Christ wins in every triumph and loses in every loss.  Christ dies when a chicken dies, and rises when an egg hatches.  He lies slain in the wreckage of all Aprils.  He weeps in the ruins of all springs.  This strange, savage, gorgeous world is the way it is because, incomprehensibly, that is his style.  The Gospel of the Incarnation is preached, not so that we can tell men that the world now means something it didn’t mean before, but so that they may finally learn what it has been about all along.  We proclaim Christ crucified, the formless, uncomely Rood Out Of A Dry Ground, in order to show men, at the undesired roots of their own being, the Incarnate Word who is already there, making Jerusalem to flourish.  We do not bring Jesus to people or people to Jesus.  We preach the Word who sends their roots rain, whether they hear or whether they forbear.

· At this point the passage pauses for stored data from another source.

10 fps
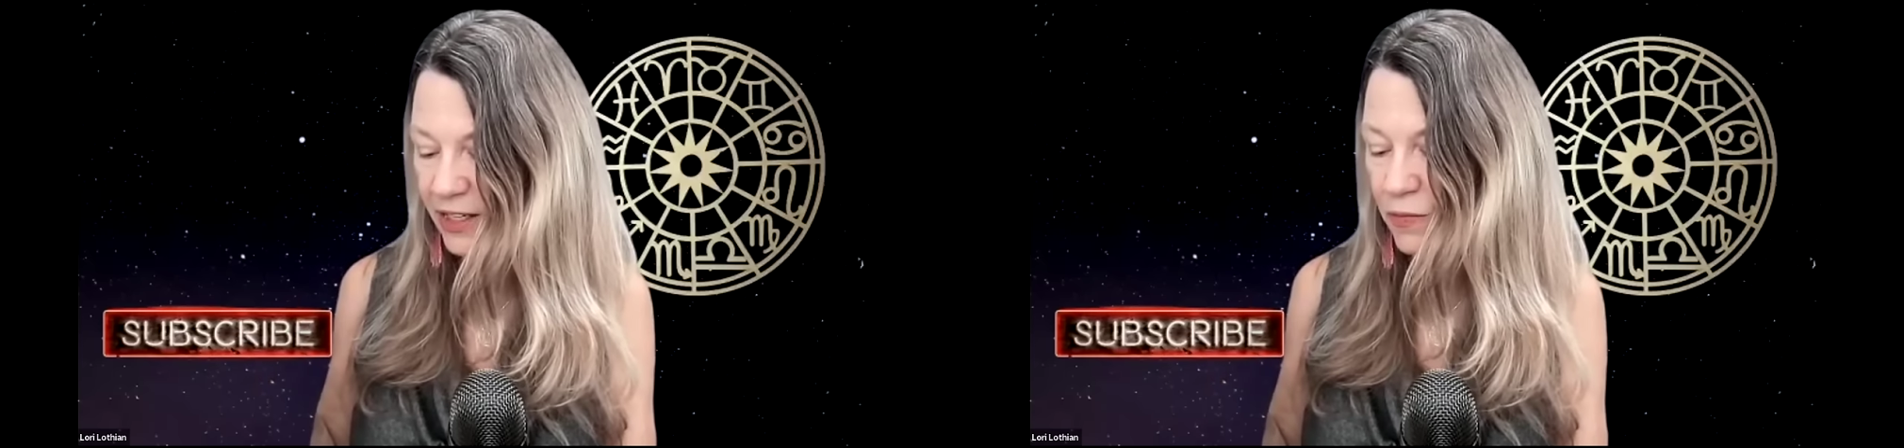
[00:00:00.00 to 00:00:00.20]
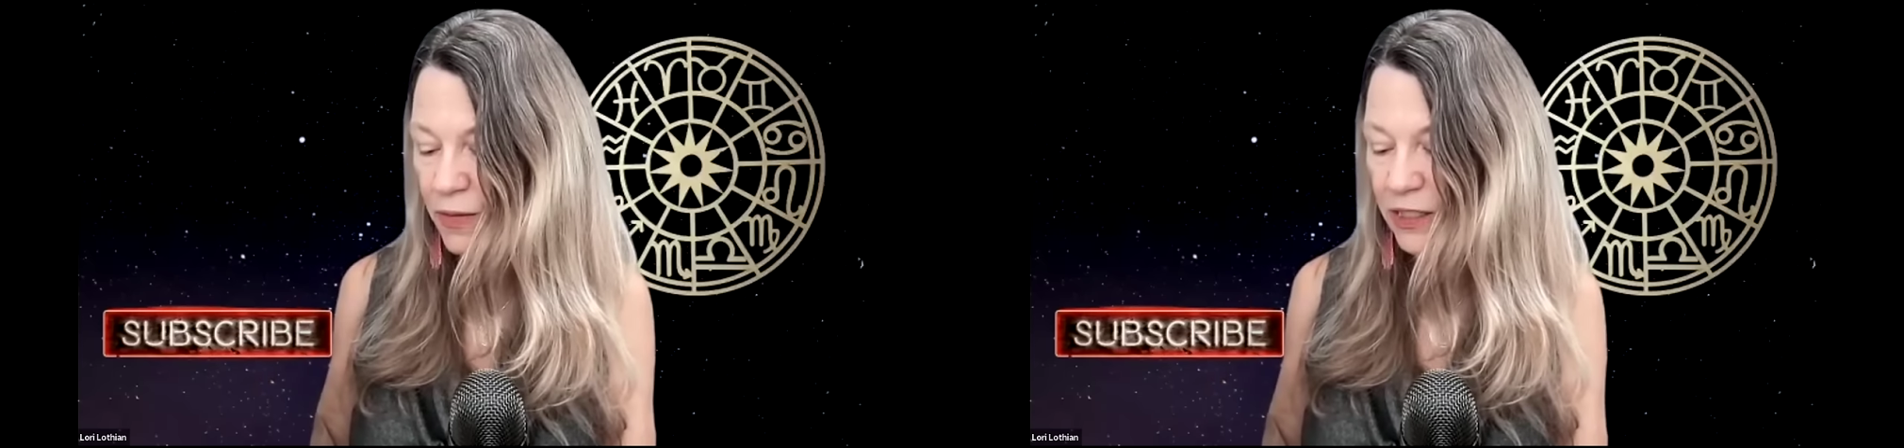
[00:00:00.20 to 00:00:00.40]

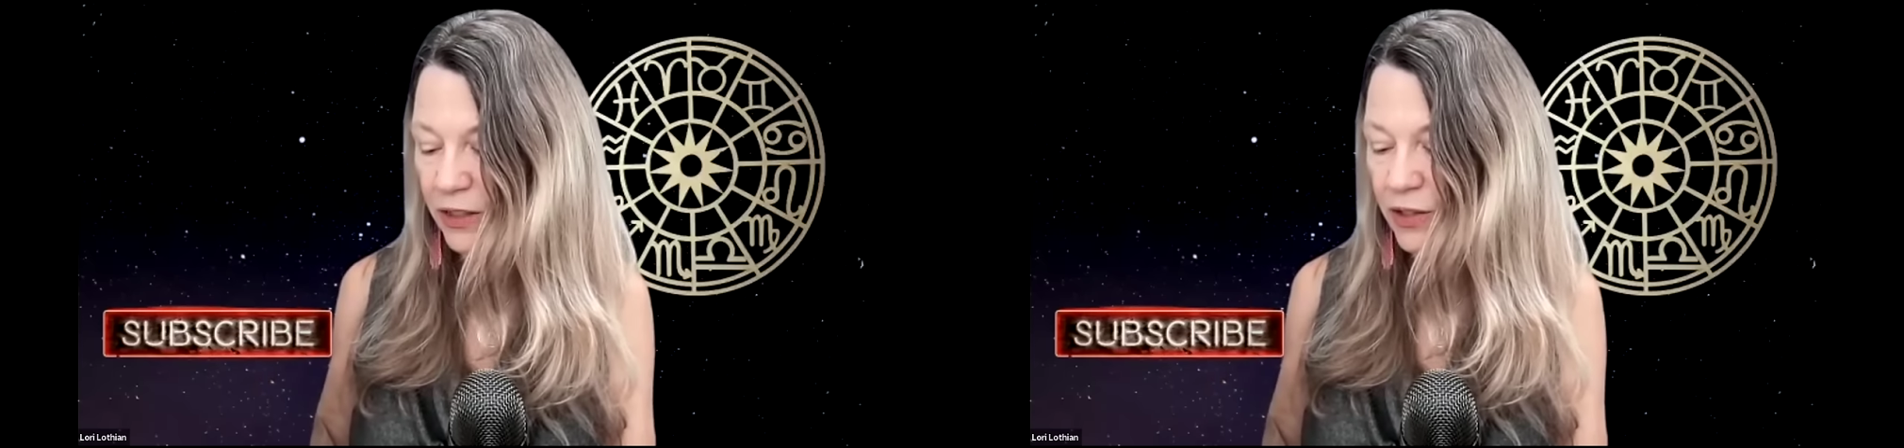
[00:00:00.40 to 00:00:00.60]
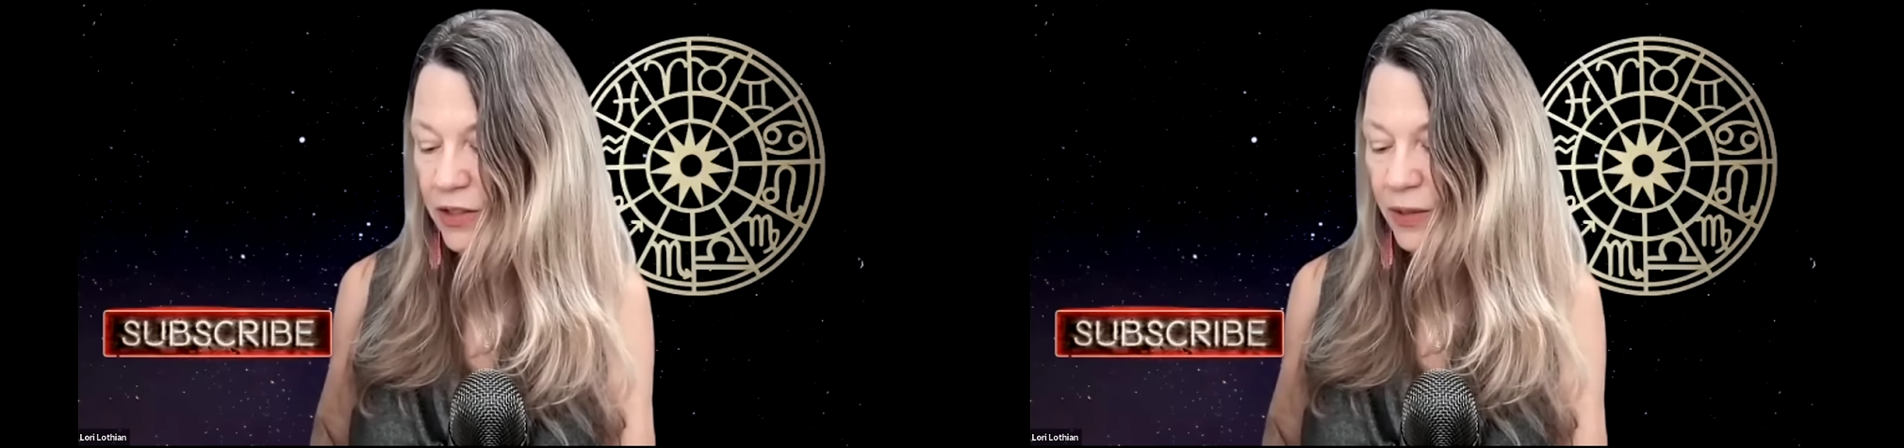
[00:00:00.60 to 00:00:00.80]
You must
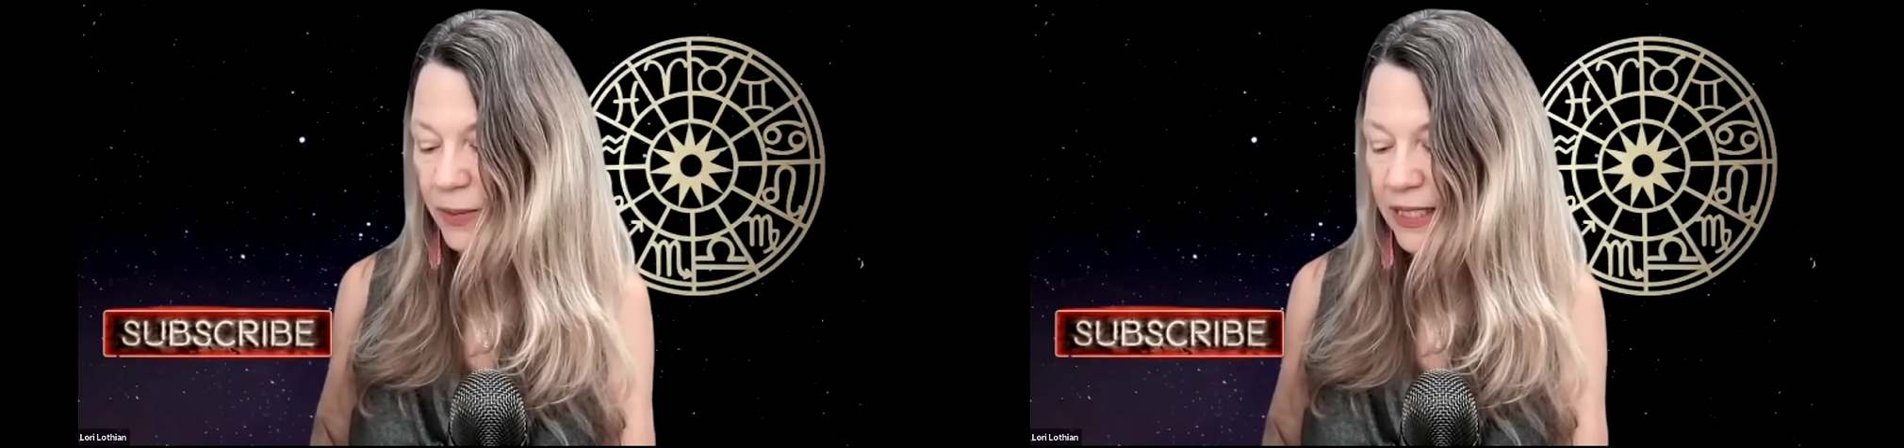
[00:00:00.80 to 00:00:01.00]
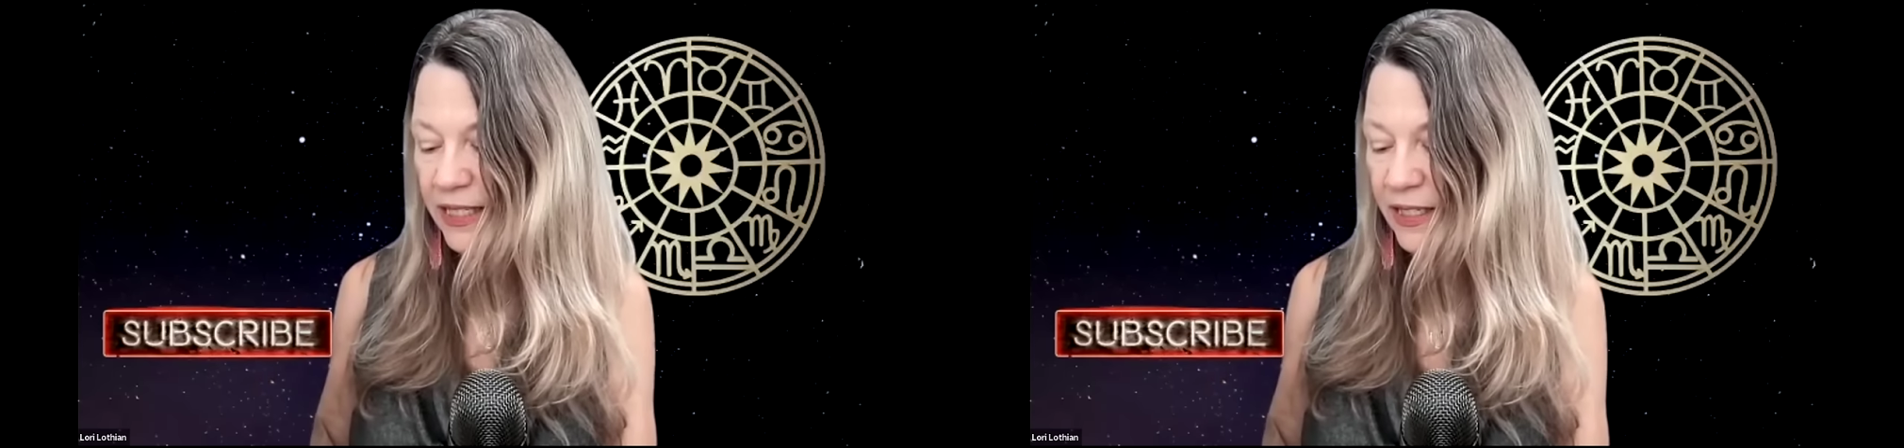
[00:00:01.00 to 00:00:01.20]
learn to
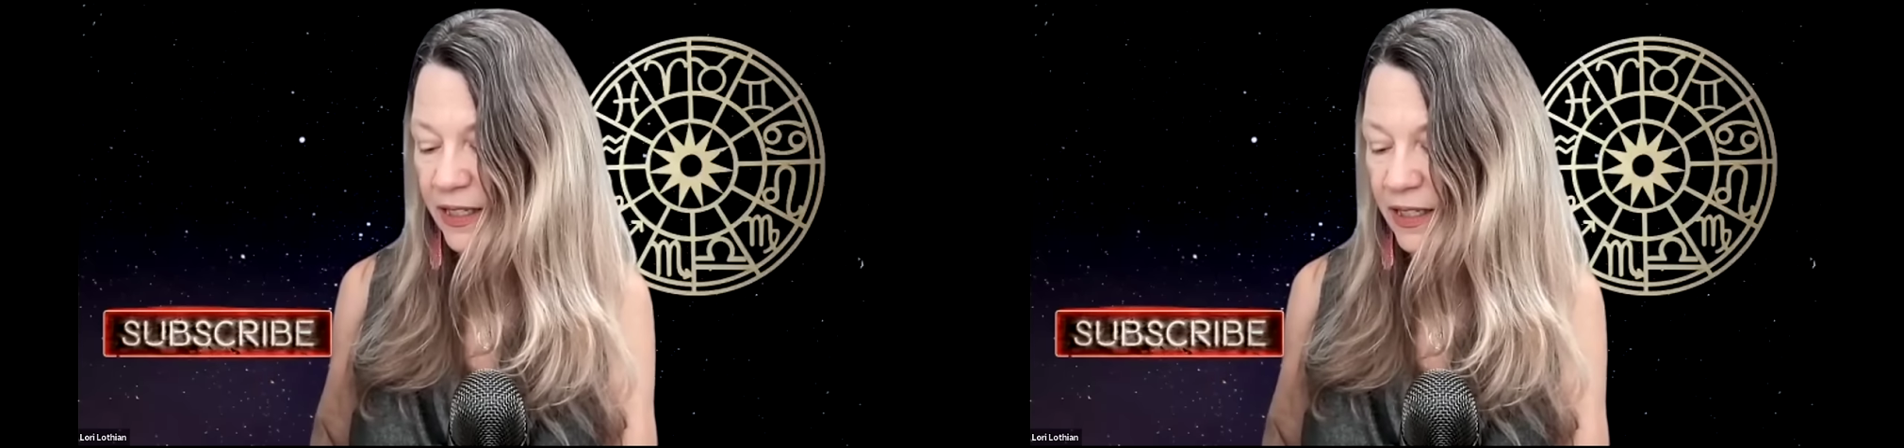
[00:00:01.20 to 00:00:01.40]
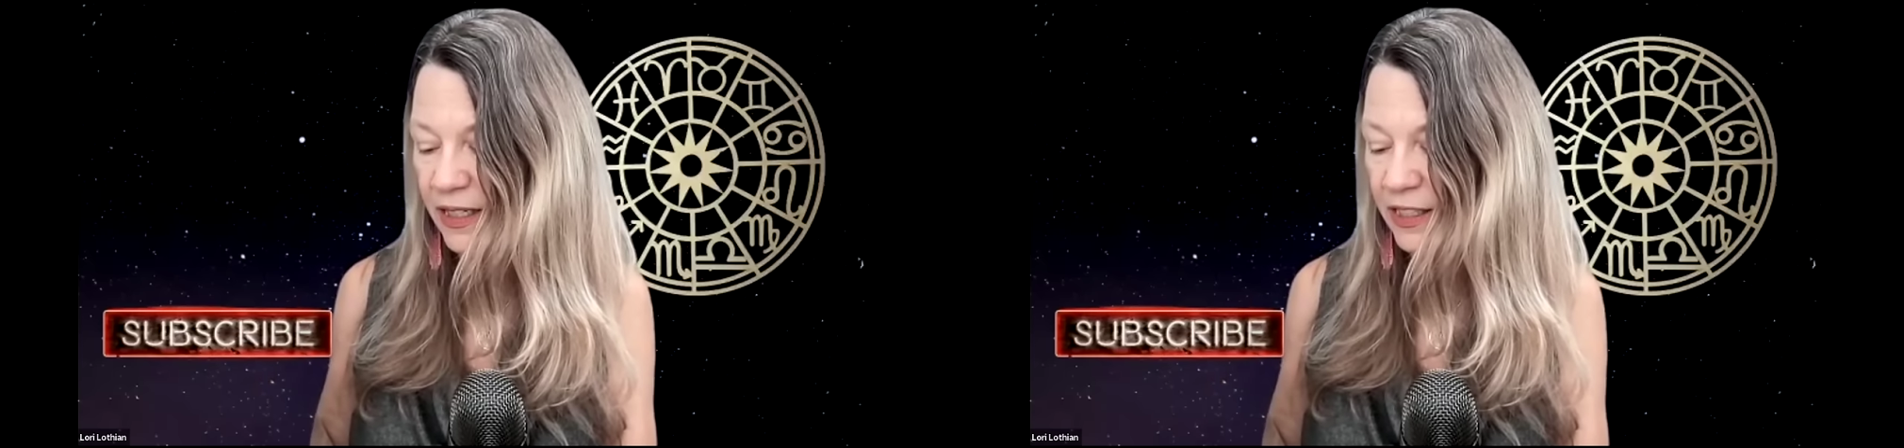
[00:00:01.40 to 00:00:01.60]
be still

And so at last, the theological Rube Goldberg contraptions go into the trash can.  At Auschwitz and  Buchenwald, the Jews died in Christ and Christ in them.  No limbos.  No bookkeeping.  If the church never got around to them – or if it did, but put them off with rotten manners – Christ still draws all men to himself.  He descends into every hell.  The Incarnate Word preaches on all days, to all spirits, in all prisons.  The Good Shepherd has other sheep, and he flatly refuses to lose a single one.